## [What you should do]
The output should match, line for line, the records from the line containing "[00:00:08.67]" through the line containing "Transcript, with fillers: type", with every picture left out.

+++ Data supplied +++

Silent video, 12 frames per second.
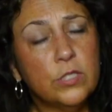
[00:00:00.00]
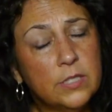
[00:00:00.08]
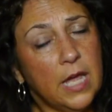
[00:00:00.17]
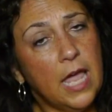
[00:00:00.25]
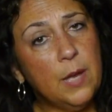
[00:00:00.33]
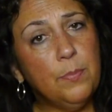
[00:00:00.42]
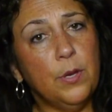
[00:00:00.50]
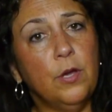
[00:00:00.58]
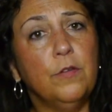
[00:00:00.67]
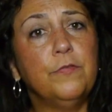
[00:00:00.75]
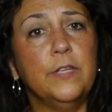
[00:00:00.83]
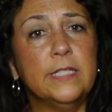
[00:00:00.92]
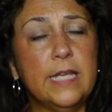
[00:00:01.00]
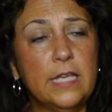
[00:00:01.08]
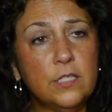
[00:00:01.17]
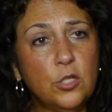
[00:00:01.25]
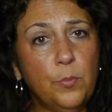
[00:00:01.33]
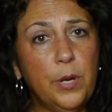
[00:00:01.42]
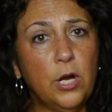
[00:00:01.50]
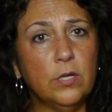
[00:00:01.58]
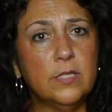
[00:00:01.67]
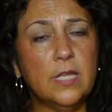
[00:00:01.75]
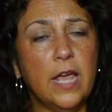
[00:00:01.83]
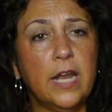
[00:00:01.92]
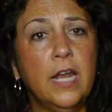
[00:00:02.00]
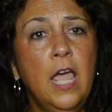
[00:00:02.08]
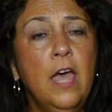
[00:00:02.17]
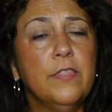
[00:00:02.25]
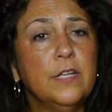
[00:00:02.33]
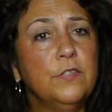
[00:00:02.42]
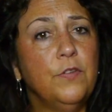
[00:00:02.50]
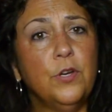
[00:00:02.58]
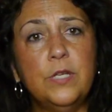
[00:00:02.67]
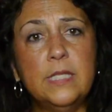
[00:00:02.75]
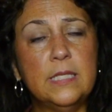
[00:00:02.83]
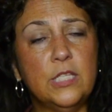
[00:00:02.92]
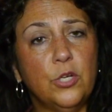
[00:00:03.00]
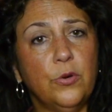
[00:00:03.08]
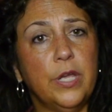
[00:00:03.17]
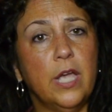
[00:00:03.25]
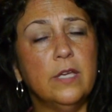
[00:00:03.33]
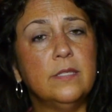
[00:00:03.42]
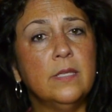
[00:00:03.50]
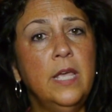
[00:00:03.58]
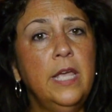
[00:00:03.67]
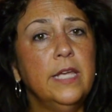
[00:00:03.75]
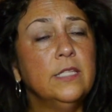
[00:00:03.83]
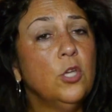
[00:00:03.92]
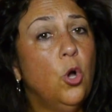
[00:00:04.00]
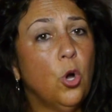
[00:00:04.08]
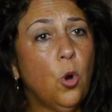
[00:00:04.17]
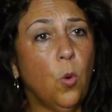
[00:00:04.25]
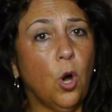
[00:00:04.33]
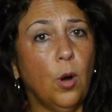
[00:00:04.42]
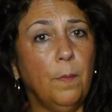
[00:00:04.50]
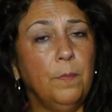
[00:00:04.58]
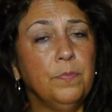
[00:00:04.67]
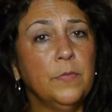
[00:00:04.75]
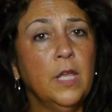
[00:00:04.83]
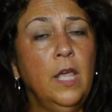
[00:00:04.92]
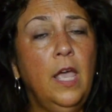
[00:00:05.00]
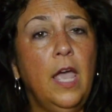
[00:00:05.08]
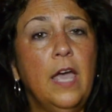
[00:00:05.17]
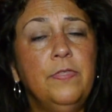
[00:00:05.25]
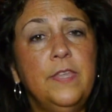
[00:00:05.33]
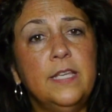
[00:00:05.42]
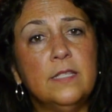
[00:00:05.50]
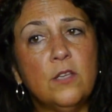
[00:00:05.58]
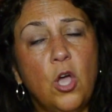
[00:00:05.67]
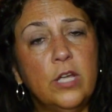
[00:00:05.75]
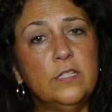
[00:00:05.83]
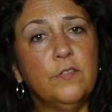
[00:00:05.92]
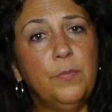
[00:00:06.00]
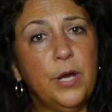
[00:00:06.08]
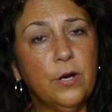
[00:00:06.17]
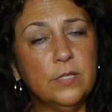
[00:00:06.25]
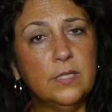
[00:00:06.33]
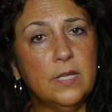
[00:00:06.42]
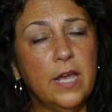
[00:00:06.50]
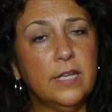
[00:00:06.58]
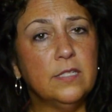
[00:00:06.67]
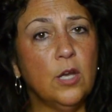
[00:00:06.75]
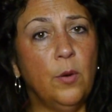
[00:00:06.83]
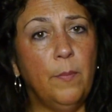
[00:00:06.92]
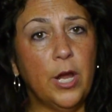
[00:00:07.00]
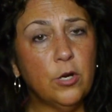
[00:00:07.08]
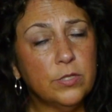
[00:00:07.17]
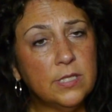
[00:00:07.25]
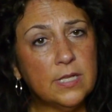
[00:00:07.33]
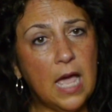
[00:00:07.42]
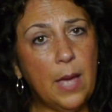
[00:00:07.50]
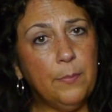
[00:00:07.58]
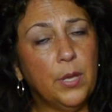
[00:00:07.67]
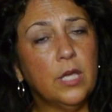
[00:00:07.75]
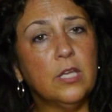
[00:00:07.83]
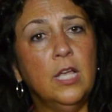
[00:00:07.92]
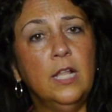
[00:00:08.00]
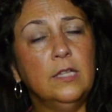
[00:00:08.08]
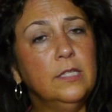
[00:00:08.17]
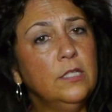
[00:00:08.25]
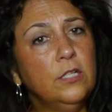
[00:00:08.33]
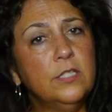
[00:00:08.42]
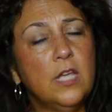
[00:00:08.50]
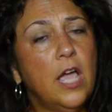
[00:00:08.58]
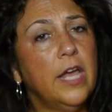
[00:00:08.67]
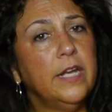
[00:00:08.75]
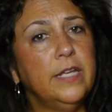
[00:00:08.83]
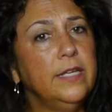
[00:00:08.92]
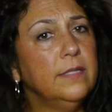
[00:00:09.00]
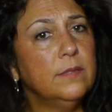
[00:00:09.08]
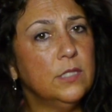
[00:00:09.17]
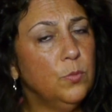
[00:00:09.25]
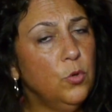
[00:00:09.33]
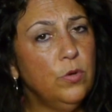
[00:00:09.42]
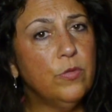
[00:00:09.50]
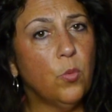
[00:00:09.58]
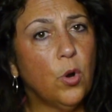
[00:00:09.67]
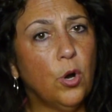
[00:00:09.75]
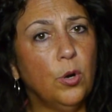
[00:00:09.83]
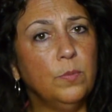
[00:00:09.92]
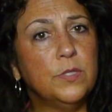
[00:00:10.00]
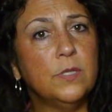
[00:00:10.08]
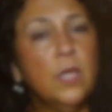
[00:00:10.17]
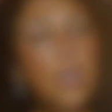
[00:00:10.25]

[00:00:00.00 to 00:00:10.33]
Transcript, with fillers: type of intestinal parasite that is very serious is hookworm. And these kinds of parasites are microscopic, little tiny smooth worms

+++
+++ Data supplied +++

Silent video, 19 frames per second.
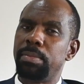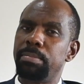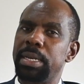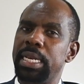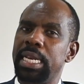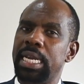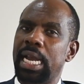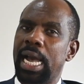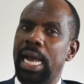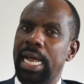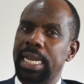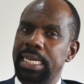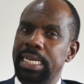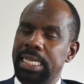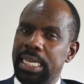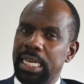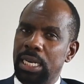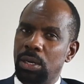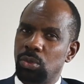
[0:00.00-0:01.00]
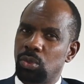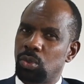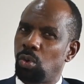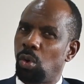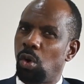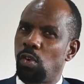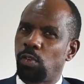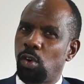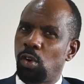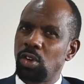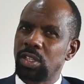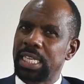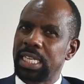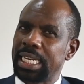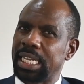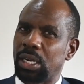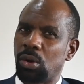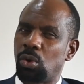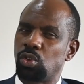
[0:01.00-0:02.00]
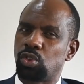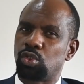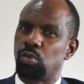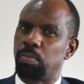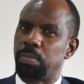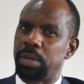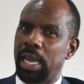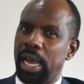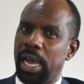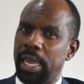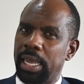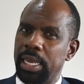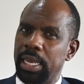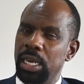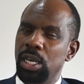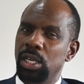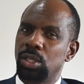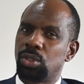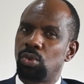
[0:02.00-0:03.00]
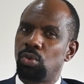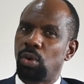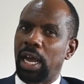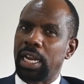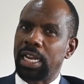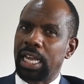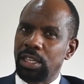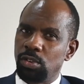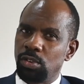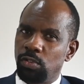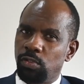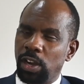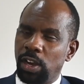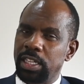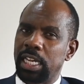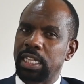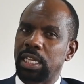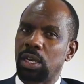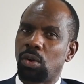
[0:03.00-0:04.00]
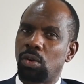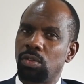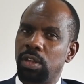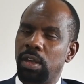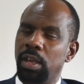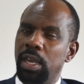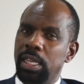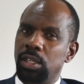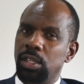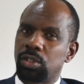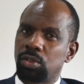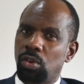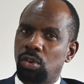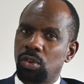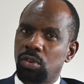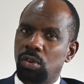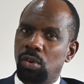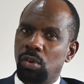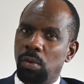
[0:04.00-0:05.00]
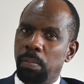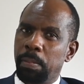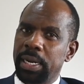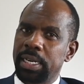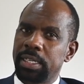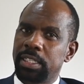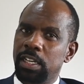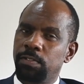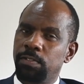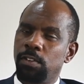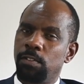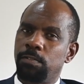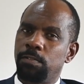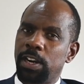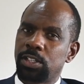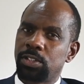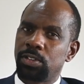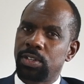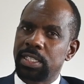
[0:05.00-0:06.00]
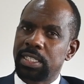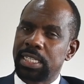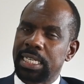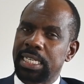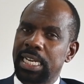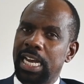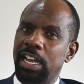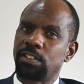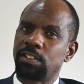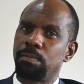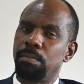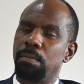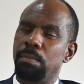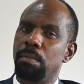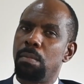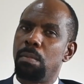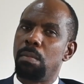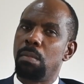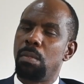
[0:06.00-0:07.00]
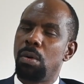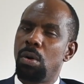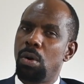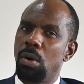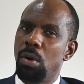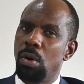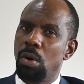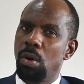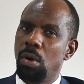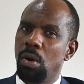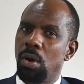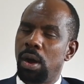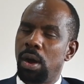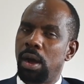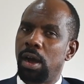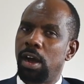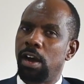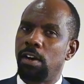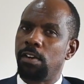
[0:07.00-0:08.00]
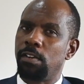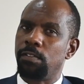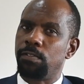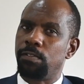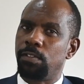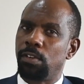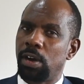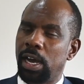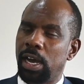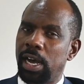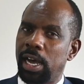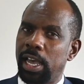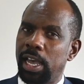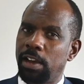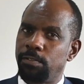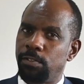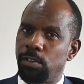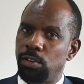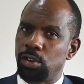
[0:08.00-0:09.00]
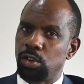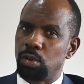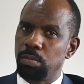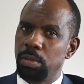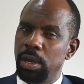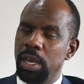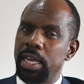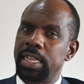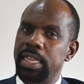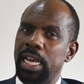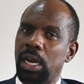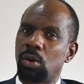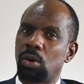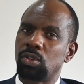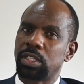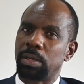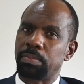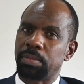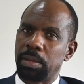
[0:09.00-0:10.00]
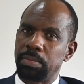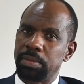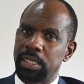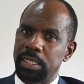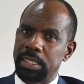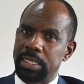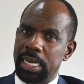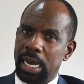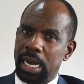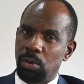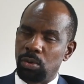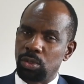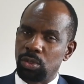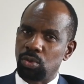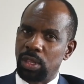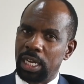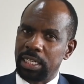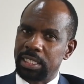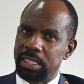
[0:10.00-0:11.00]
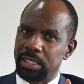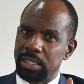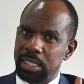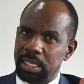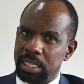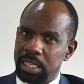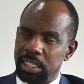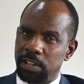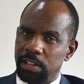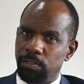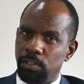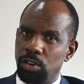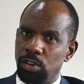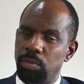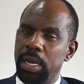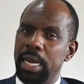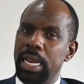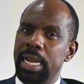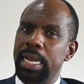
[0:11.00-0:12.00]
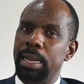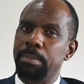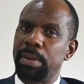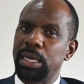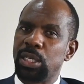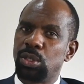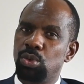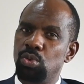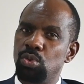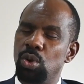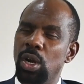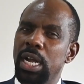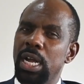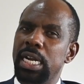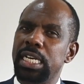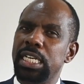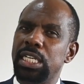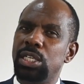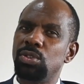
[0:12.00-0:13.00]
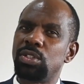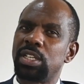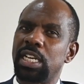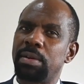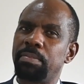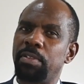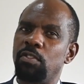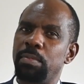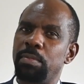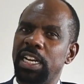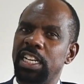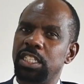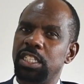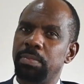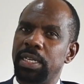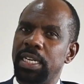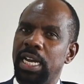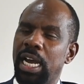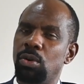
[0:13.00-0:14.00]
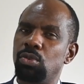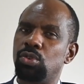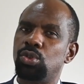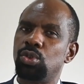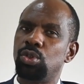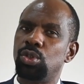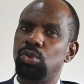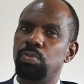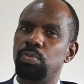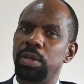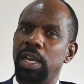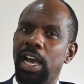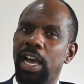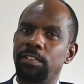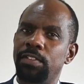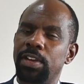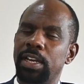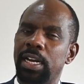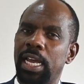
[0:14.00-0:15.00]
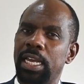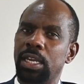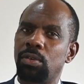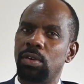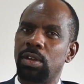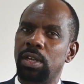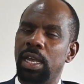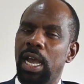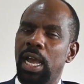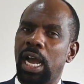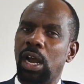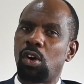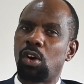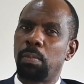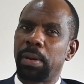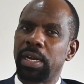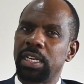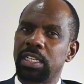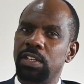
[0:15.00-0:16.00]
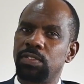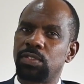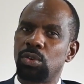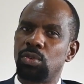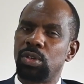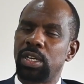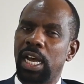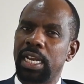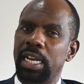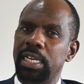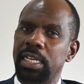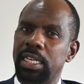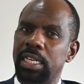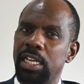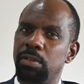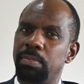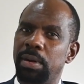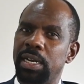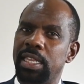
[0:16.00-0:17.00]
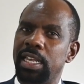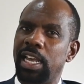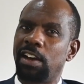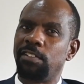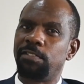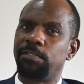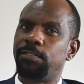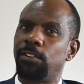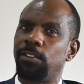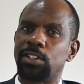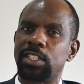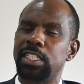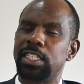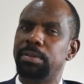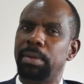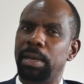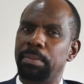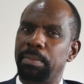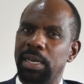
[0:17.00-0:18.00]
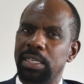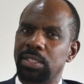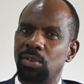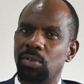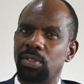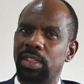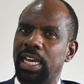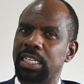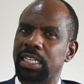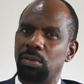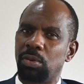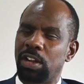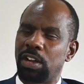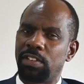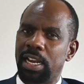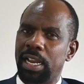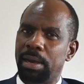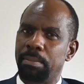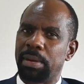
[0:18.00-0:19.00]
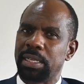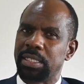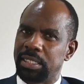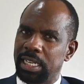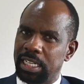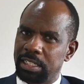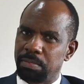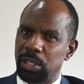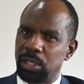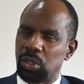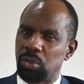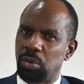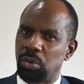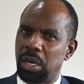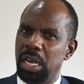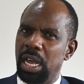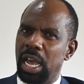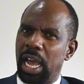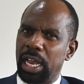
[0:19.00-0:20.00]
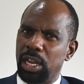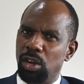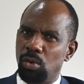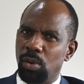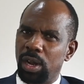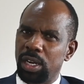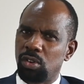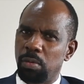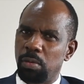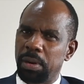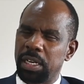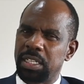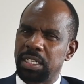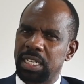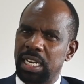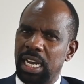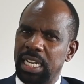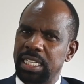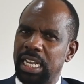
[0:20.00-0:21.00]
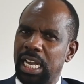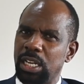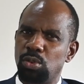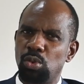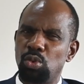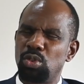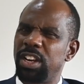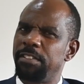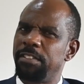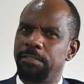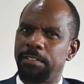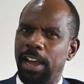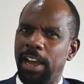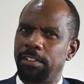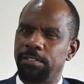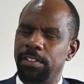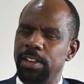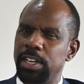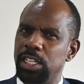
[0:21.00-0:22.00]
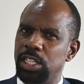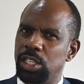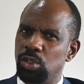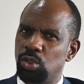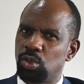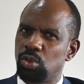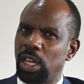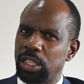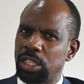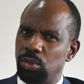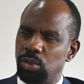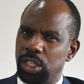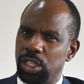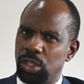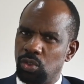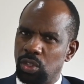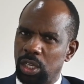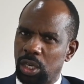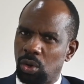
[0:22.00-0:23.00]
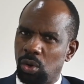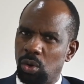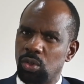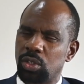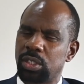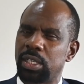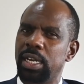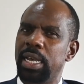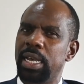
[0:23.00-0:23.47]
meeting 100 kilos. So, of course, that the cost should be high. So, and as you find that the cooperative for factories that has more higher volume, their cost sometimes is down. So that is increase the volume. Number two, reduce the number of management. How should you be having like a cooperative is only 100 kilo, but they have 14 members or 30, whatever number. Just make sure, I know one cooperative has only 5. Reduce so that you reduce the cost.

+++

## [Result of the task]
[00:00:08.67]
[00:00:08.75]
[00:00:08.83]
[00:00:08.92]
[00:00:09.00]
[00:00:09.08]
[00:00:09.17]
[00:00:09.25]
[00:00:09.33]
[00:00:09.42]
[00:00:09.50]
[00:00:09.58]
[00:00:09.67]
[00:00:09.75]
[00:00:09.83]
[00:00:09.92]
[00:00:10.00]
[00:00:10.08]
[00:00:10.17]
[00:00:10.25]

[00:00:00.00 to 00:00:10.33]
Transcript, with fillers: type of intestinal parasite that is very serious is hookworm. And these kinds of parasites are microscopic, little tiny smooth worms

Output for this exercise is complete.